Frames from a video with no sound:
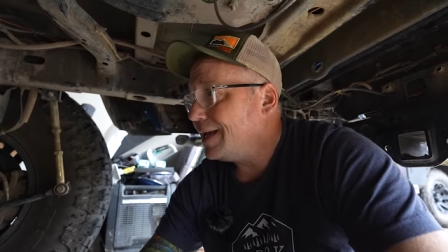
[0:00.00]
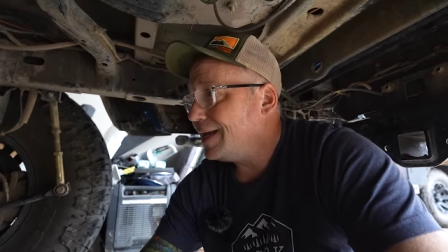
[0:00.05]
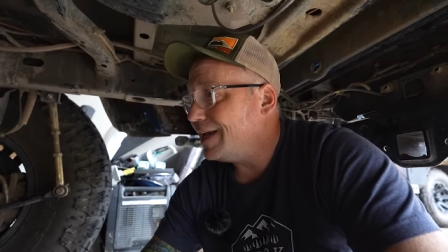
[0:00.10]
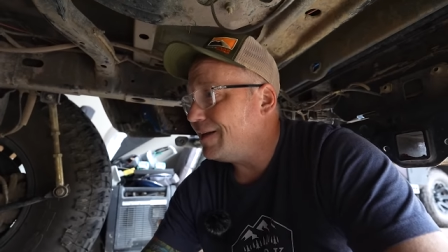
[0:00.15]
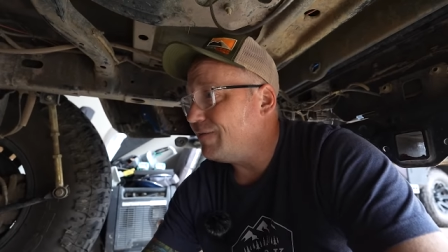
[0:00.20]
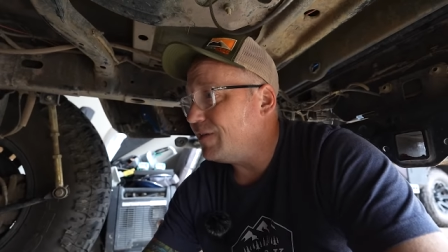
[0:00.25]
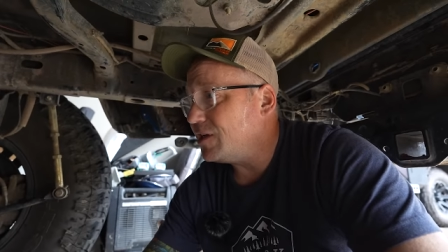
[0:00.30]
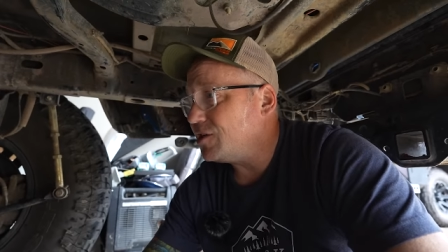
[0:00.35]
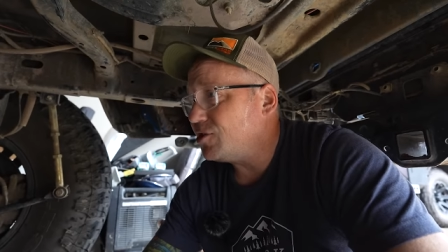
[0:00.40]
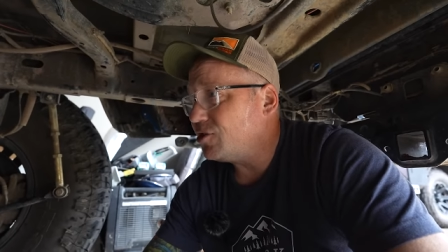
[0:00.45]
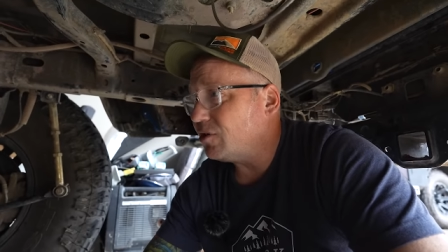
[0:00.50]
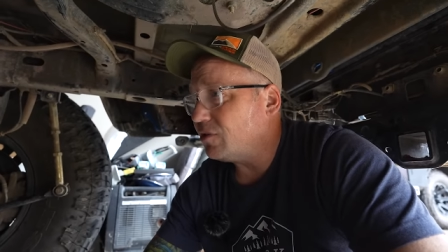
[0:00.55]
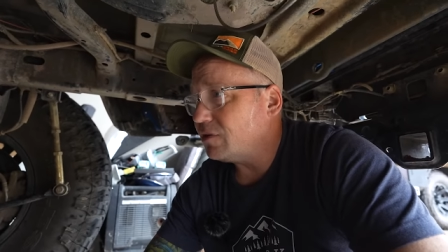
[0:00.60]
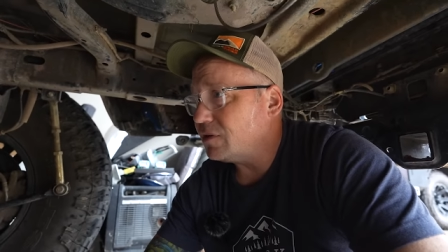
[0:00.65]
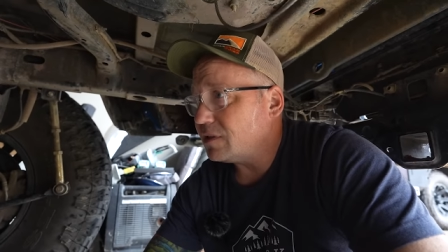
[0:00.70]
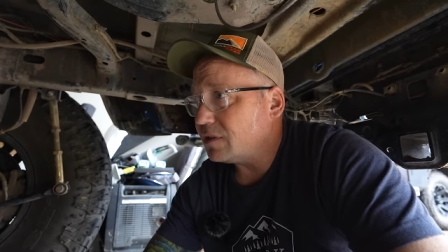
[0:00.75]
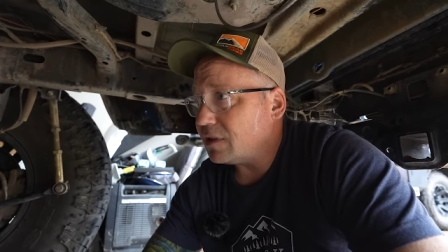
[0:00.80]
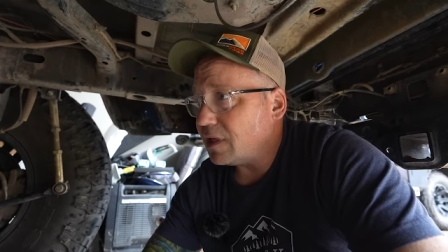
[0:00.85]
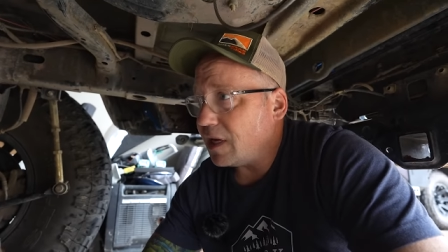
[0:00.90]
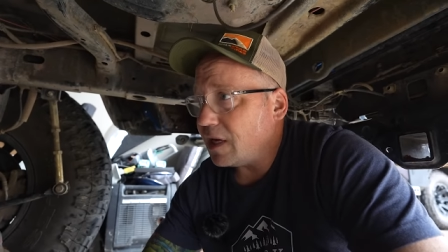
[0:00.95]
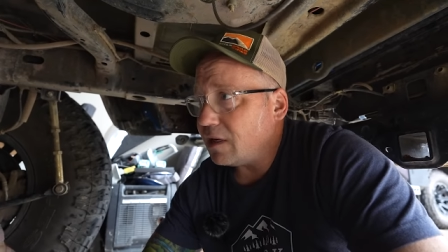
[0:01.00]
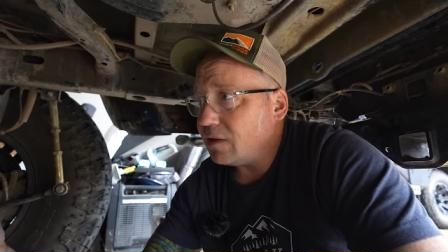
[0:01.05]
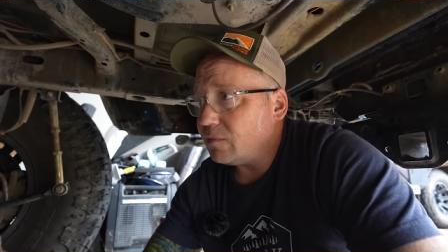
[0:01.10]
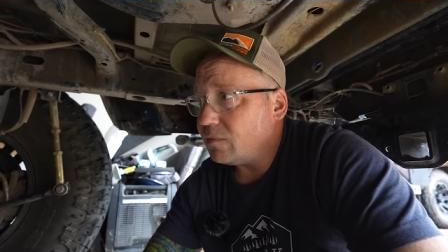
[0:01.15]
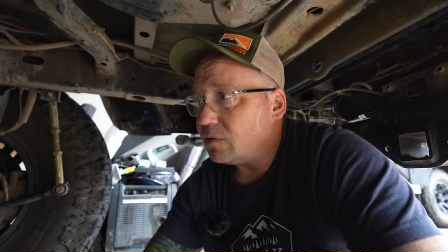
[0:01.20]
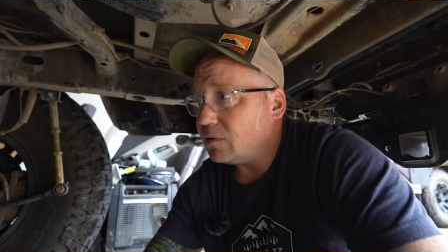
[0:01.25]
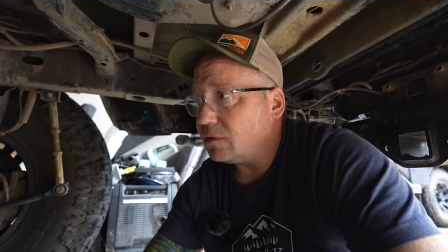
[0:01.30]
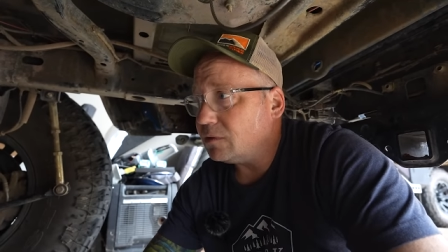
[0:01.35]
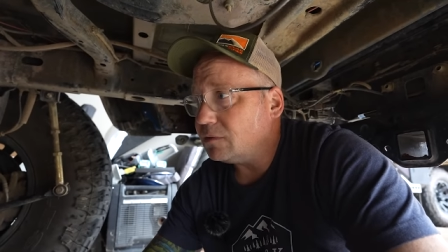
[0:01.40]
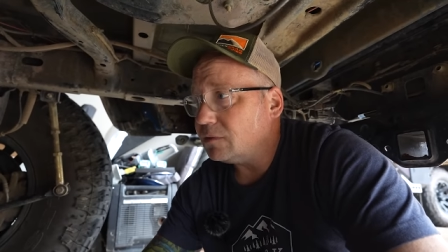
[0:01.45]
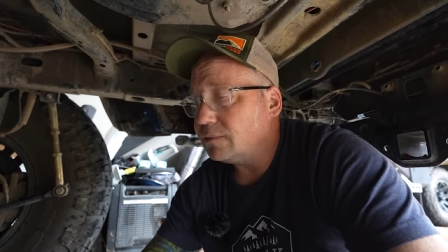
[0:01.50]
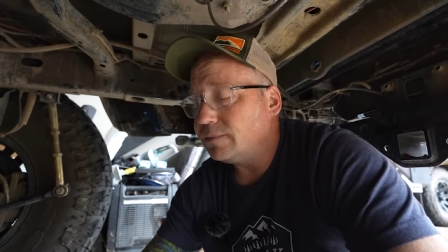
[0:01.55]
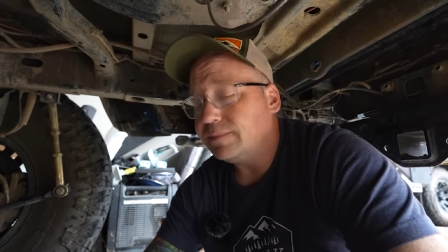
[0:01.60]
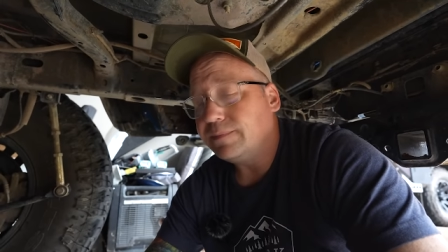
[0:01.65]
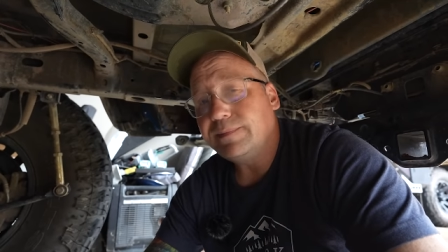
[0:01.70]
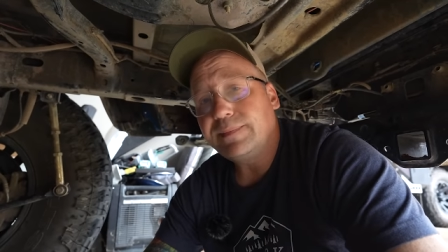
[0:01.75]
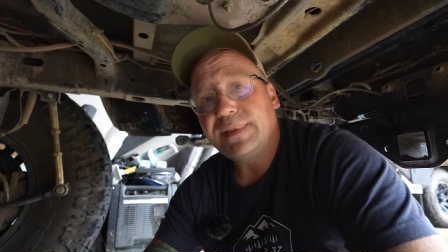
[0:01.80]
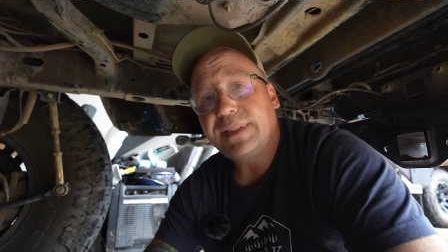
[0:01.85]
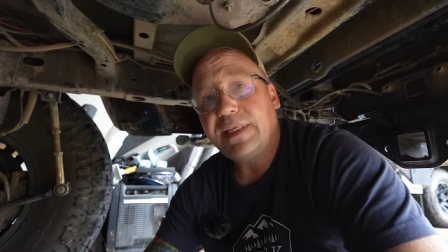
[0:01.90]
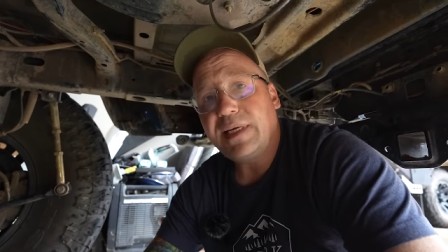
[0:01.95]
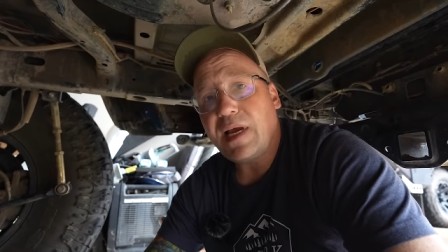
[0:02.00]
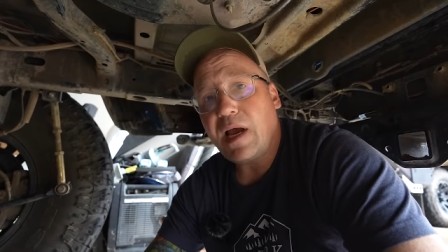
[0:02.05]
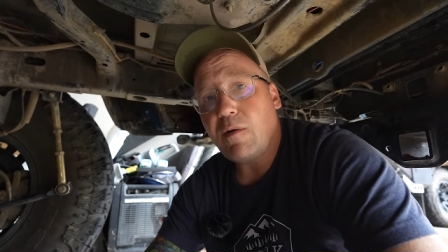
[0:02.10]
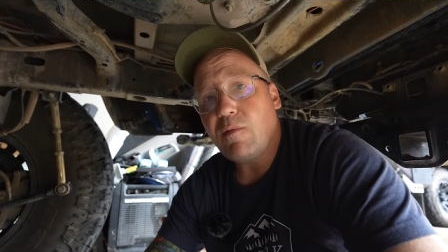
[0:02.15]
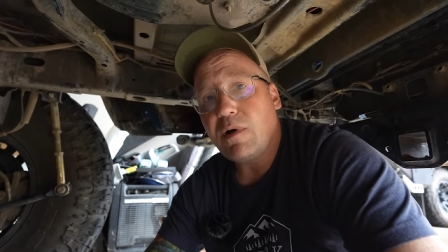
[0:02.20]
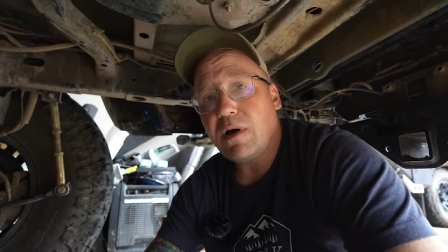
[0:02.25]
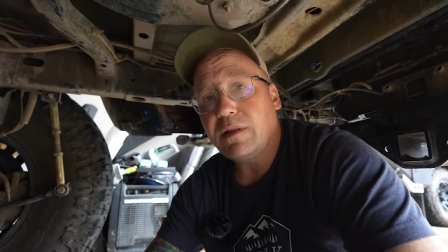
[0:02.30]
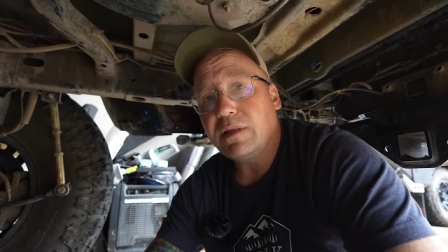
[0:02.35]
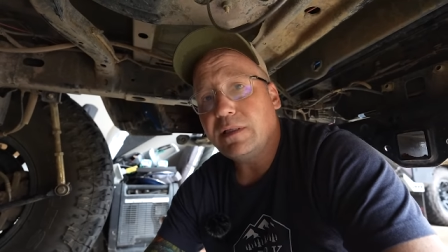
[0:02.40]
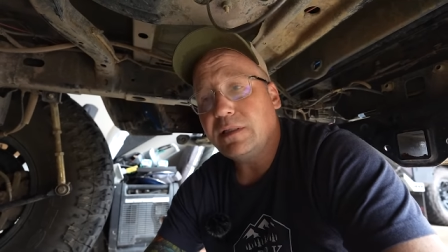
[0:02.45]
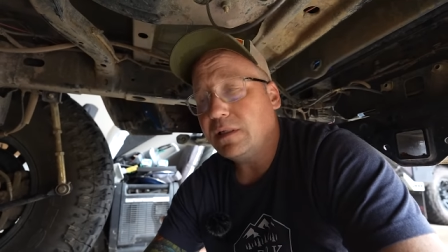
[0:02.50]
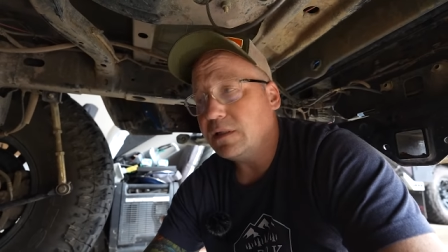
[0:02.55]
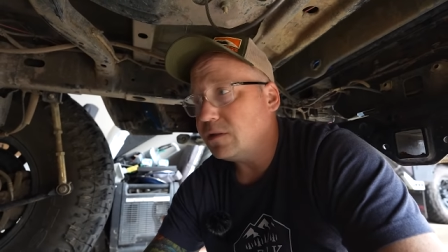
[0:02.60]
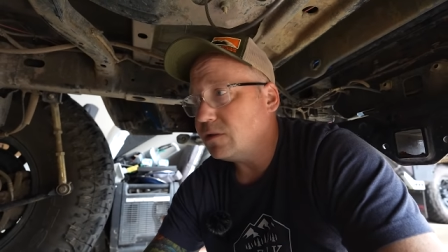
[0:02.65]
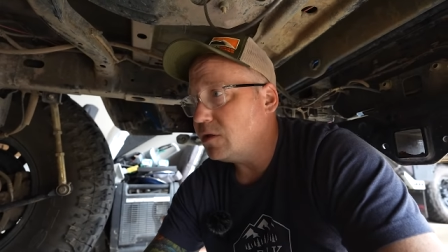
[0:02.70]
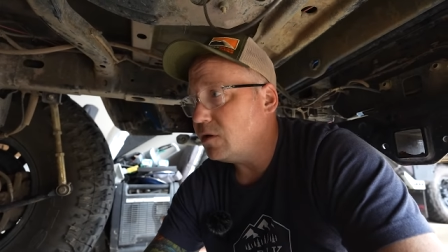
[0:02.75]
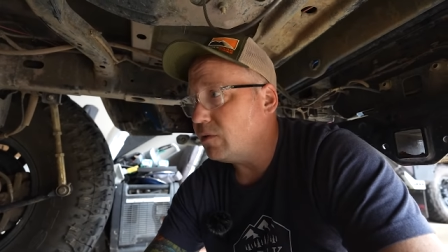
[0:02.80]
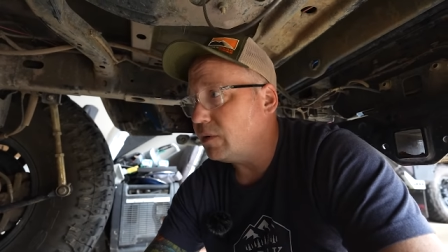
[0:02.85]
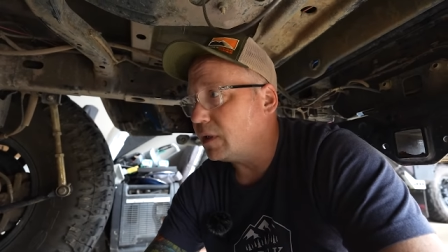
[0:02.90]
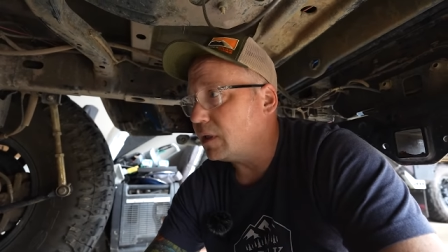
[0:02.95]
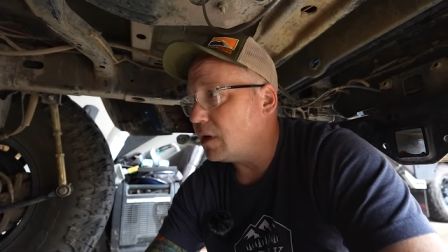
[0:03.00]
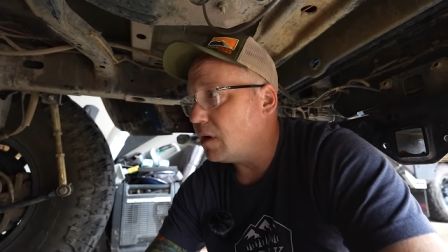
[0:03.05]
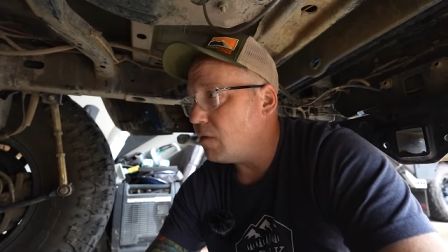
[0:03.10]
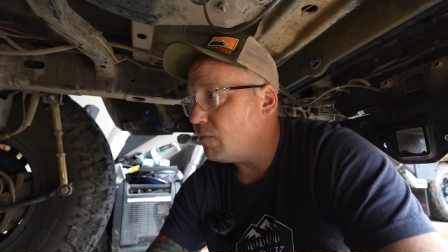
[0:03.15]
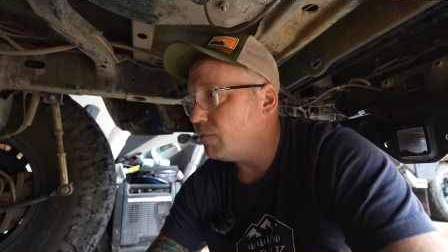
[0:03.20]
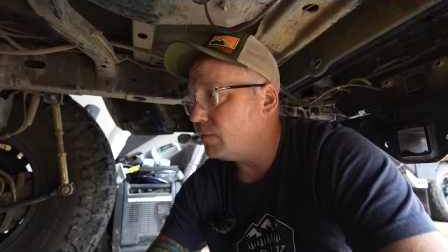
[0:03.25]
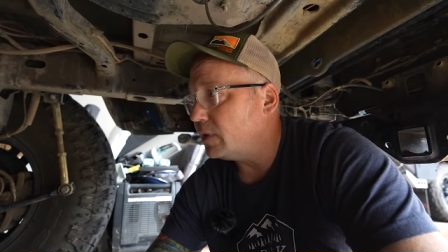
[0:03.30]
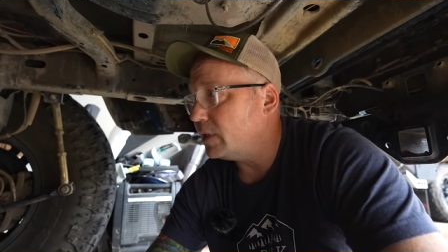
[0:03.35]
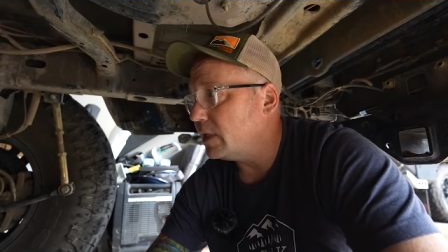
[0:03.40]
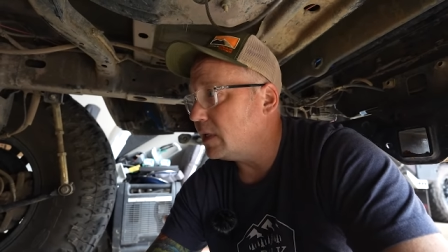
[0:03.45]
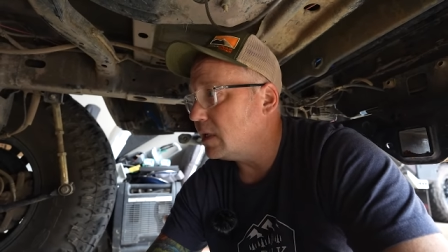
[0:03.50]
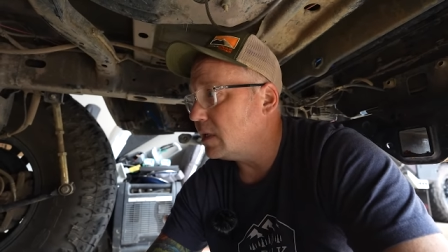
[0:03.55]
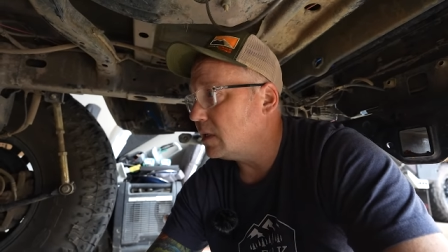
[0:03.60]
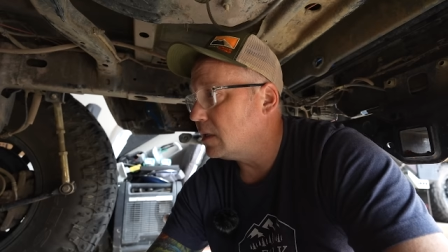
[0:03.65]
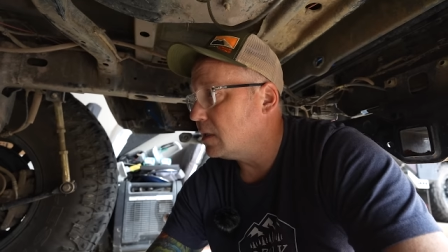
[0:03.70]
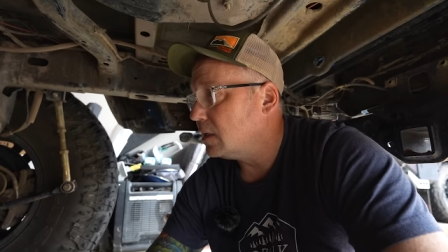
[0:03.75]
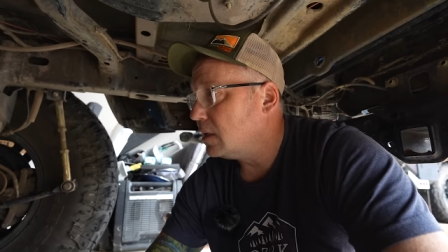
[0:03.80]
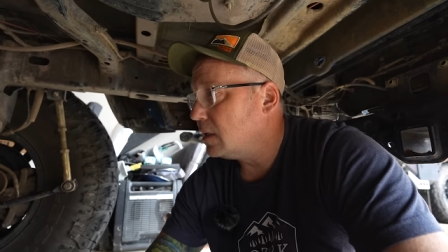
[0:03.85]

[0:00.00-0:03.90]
adventures, and we'll see how well this is doing. Hopefully,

───

| Problem details |
Across the whole listing above, repeat each line exactly and leave out the images.

| Exercise result |
Frames from a video with no sound:
[0:00.00]
[0:00.05]
[0:00.10]
[0:00.15]
[0:00.20]
[0:00.25]
[0:00.30]
[0:00.35]
[0:00.40]
[0:00.45]
[0:00.50]
[0:00.55]
[0:00.60]
[0:00.65]
[0:00.70]
[0:00.75]
[0:00.80]
[0:00.85]
[0:00.90]
[0:00.95]
[0:01.00]
[0:01.05]
[0:01.10]
[0:01.15]
[0:01.20]
[0:01.25]
[0:01.30]
[0:01.35]
[0:01.40]
[0:01.45]
[0:01.50]
[0:01.55]
[0:01.60]
[0:01.65]
[0:01.70]
[0:01.75]
[0:01.80]
[0:01.85]
[0:01.90]
[0:01.95]
[0:02.00]
[0:02.05]
[0:02.10]
[0:02.15]
[0:02.20]
[0:02.25]
[0:02.30]
[0:02.35]
[0:02.40]
[0:02.45]
[0:02.50]
[0:02.55]
[0:02.60]
[0:02.65]
[0:02.70]
[0:02.75]
[0:02.80]
[0:02.85]
[0:02.90]
[0:02.95]
[0:03.00]
[0:03.05]
[0:03.10]
[0:03.15]
[0:03.20]
[0:03.25]
[0:03.30]
[0:03.35]
[0:03.40]
[0:03.45]
[0:03.50]
[0:03.55]
[0:03.60]
[0:03.65]
[0:03.70]
[0:03.75]
[0:03.80]
[0:03.85]

[0:00.00-0:03.90]
adventures, and we'll see how well this is doing. Hopefully,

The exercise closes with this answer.